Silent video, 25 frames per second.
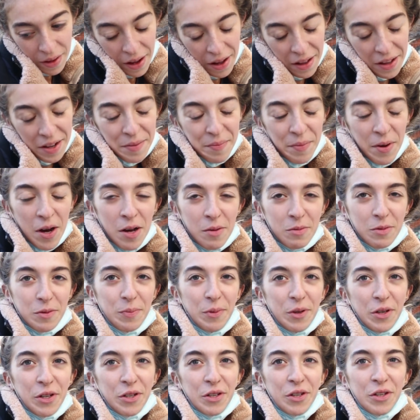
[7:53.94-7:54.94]
I like Bob's
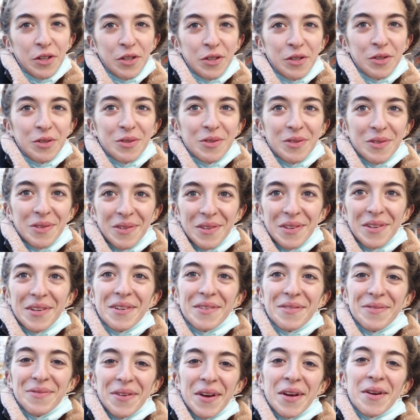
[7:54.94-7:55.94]
Burgers,
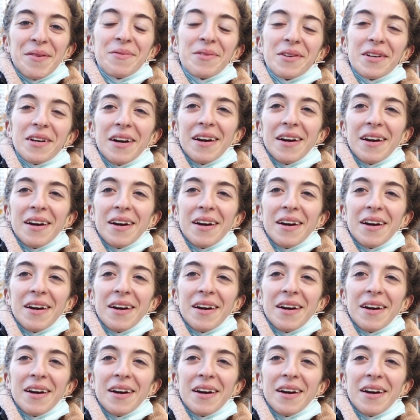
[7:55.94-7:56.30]
I like Family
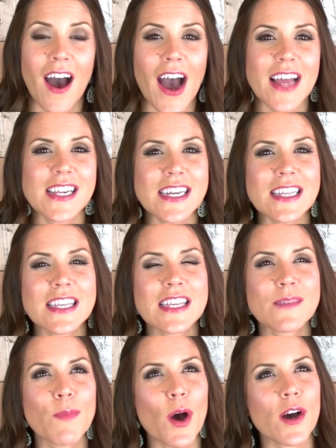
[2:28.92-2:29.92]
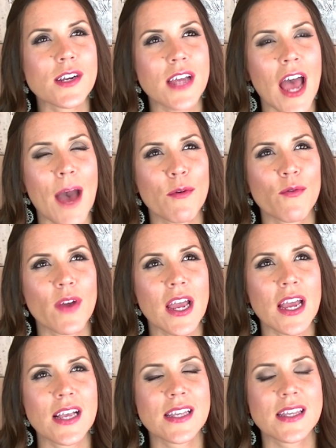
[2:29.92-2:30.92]
I did spot
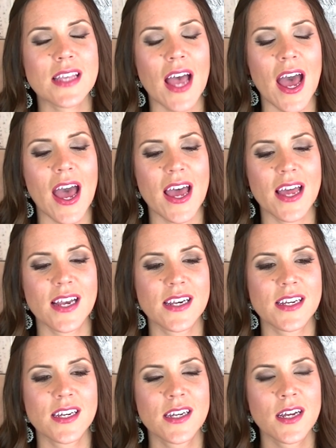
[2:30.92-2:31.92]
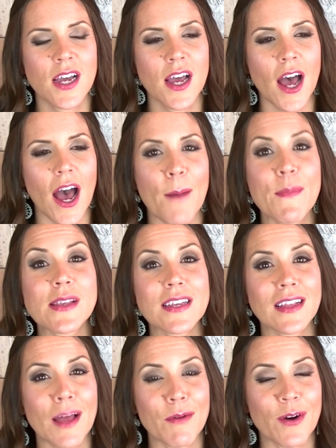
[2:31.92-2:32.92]
Amarique's and uh, Miss
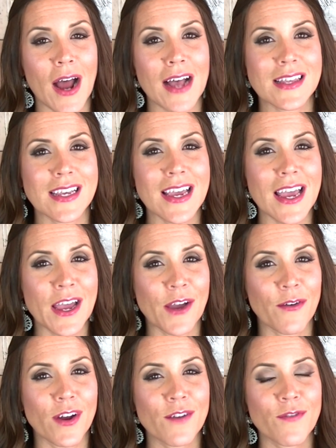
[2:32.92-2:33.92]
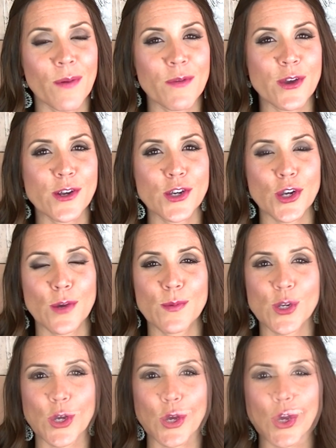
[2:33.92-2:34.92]
Glamorazzi, Ingrid from YouTube
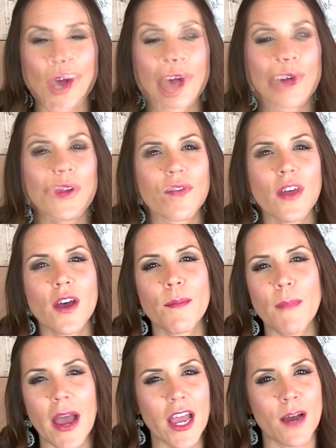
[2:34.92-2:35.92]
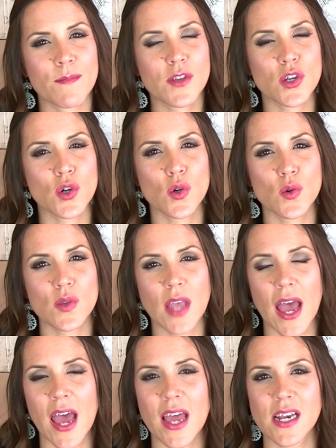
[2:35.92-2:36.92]
too. All of the makeup stalls
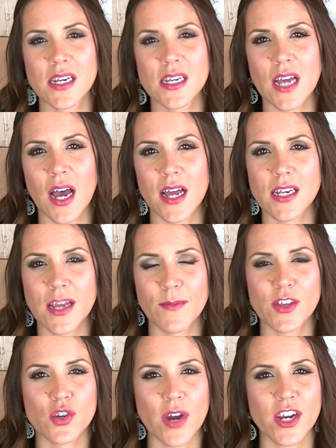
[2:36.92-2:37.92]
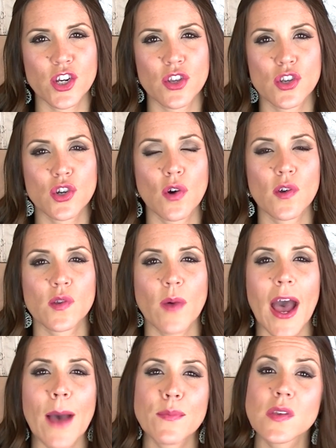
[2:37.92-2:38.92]
and uh, demonstration stalls
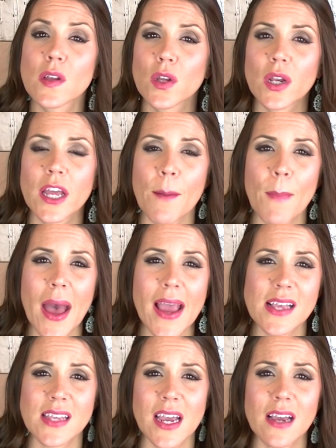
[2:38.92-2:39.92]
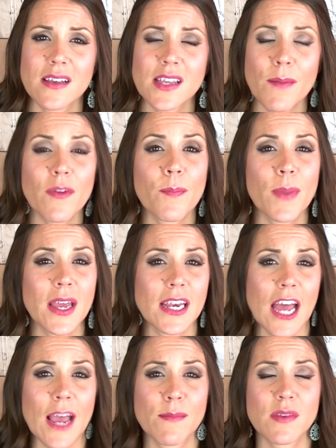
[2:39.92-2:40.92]
were absolutely amazing. Some of the big
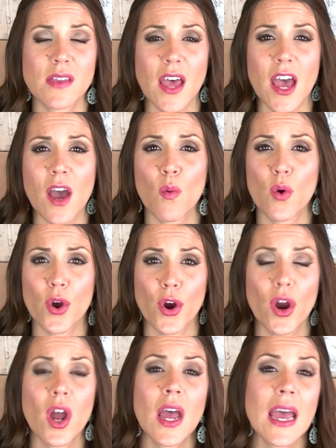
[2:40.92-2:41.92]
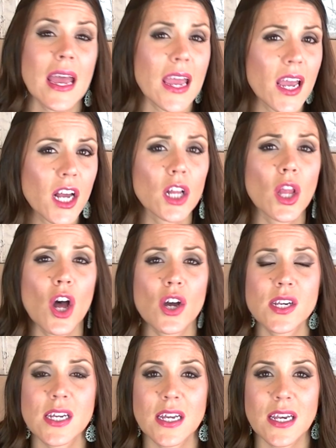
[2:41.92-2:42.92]
names there were
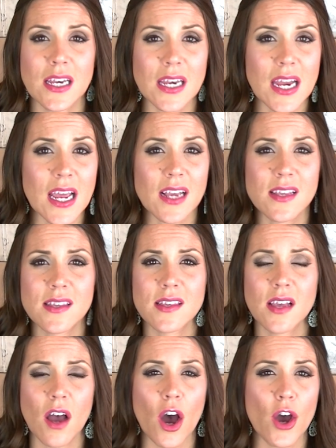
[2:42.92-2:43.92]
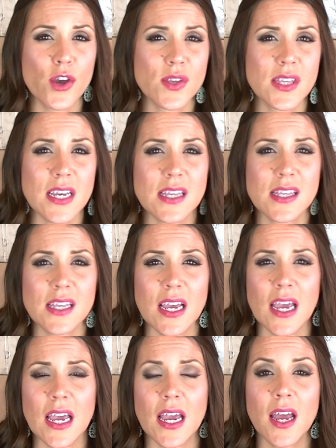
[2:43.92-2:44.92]
Inglot, NYX,
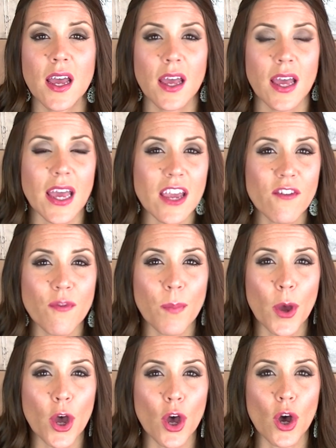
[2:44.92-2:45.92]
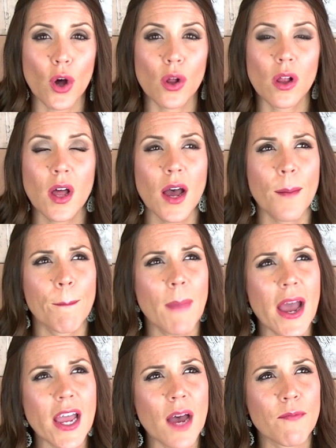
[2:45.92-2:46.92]
OCC, Eve Pearl.
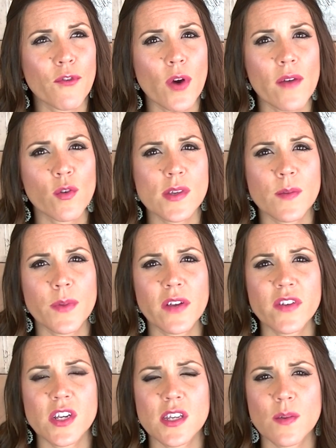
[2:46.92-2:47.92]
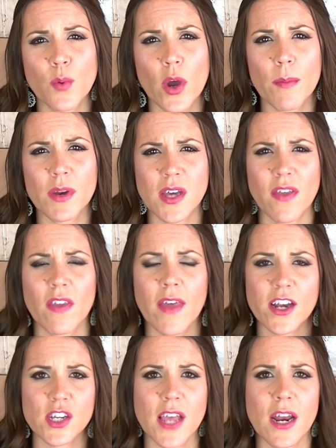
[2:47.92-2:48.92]
Makeup Forever was a bit of a disappointment. I think
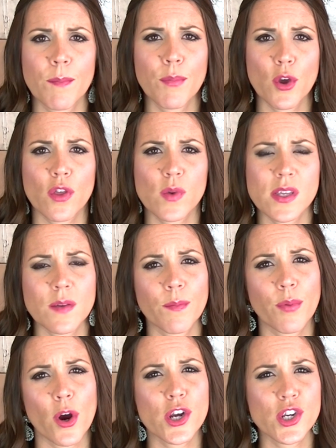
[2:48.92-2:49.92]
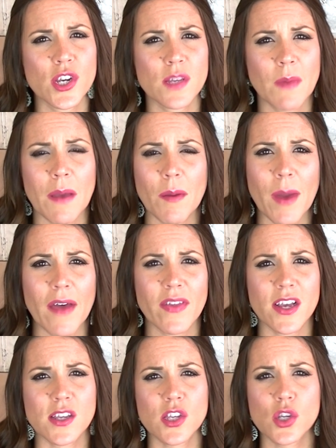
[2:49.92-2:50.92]
they just had a booth with some brochures maybe about
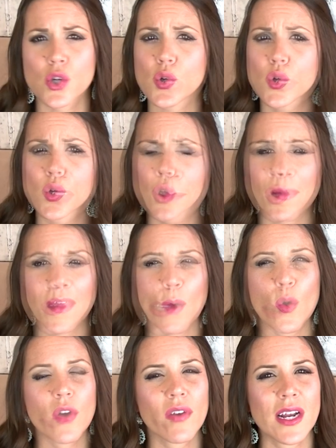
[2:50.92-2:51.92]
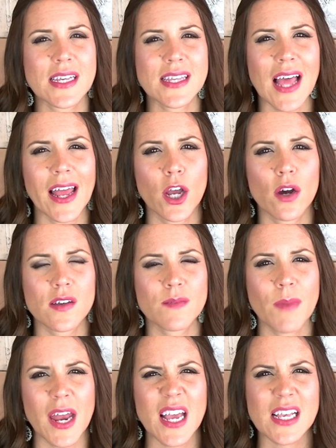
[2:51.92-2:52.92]
their school, but they weren't really selling
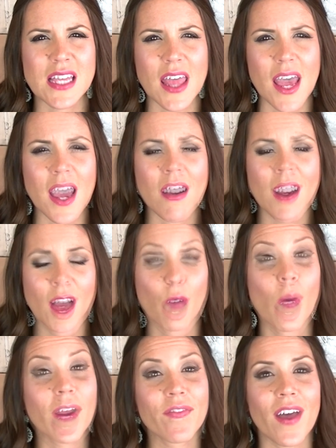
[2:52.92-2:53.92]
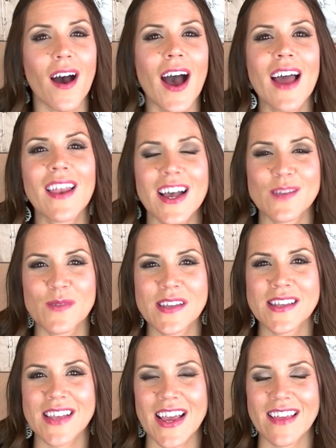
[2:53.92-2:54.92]
cosmetics there. One of the highlights
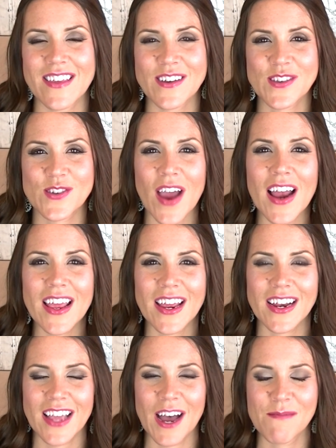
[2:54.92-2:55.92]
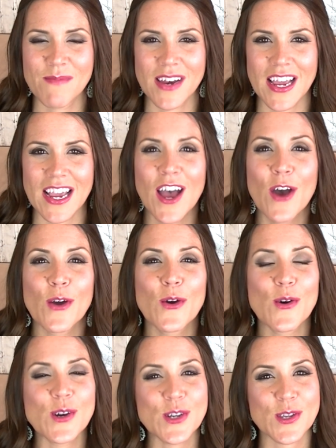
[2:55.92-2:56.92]
was seeing the Australian company
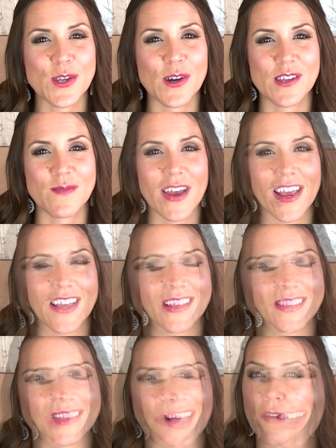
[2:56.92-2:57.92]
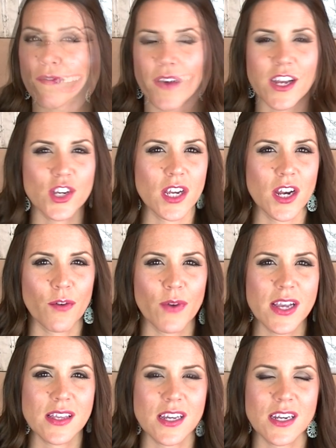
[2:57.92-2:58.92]
Gorgeous Cosmetics. They were featured in a
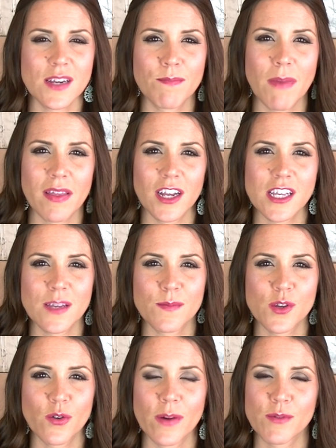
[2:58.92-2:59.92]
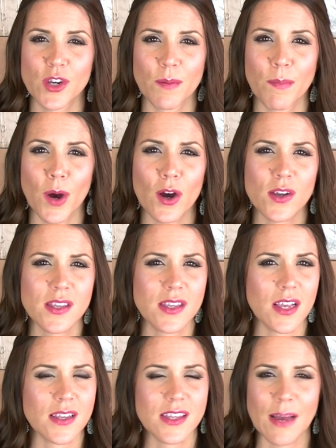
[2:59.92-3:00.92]
recent monthly subscription
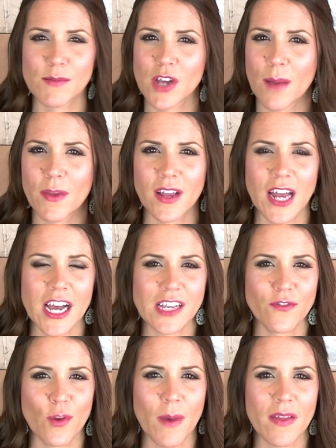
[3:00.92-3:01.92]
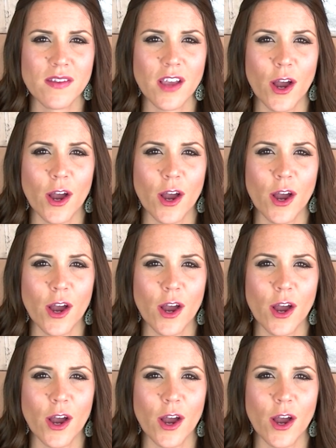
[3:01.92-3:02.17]
box sometime in the last few months.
==============================
• **PROBLEM STATEMENT**:
Your reply should restate the data above word for word and contain no pictures.

• **TASK RESPONSE**:
Silent video, 25 frames per second.
[7:53.94-7:54.94]
I like Bob's
[7:54.94-7:55.94]
Burgers,
[7:55.94-7:56.30]
I like Family
[2:28.92-2:29.92]
[2:29.92-2:30.92]
I did spot
[2:30.92-2:31.92]
[2:31.92-2:32.92]
Amarique's and uh, Miss
[2:32.92-2:33.92]
[2:33.92-2:34.92]
Glamorazzi, Ingrid from YouTube
[2:34.92-2:35.92]
[2:35.92-2:36.92]
too. All of the makeup stalls
[2:36.92-2:37.92]
[2:37.92-2:38.92]
and uh, demonstration stalls
[2:38.92-2:39.92]
[2:39.92-2:40.92]
were absolutely amazing. Some of the big
[2:40.92-2:41.92]
[2:41.92-2:42.92]
names there were
[2:42.92-2:43.92]
[2:43.92-2:44.92]
Inglot, NYX,
[2:44.92-2:45.92]
[2:45.92-2:46.92]
OCC, Eve Pearl.
[2:46.92-2:47.92]
[2:47.92-2:48.92]
Makeup Forever was a bit of a disappointment. I think
[2:48.92-2:49.92]
[2:49.92-2:50.92]
they just had a booth with some brochures maybe about
[2:50.92-2:51.92]
[2:51.92-2:52.92]
their school, but they weren't really selling
[2:52.92-2:53.92]
[2:53.92-2:54.92]
cosmetics there. One of the highlights
[2:54.92-2:55.92]
[2:55.92-2:56.92]
was seeing the Australian company
[2:56.92-2:57.92]
[2:57.92-2:58.92]
Gorgeous Cosmetics. They were featured in a
[2:58.92-2:59.92]
[2:59.92-3:00.92]
recent monthly subscription
[3:00.92-3:01.92]
[3:01.92-3:02.17]
box sometime in the last few months.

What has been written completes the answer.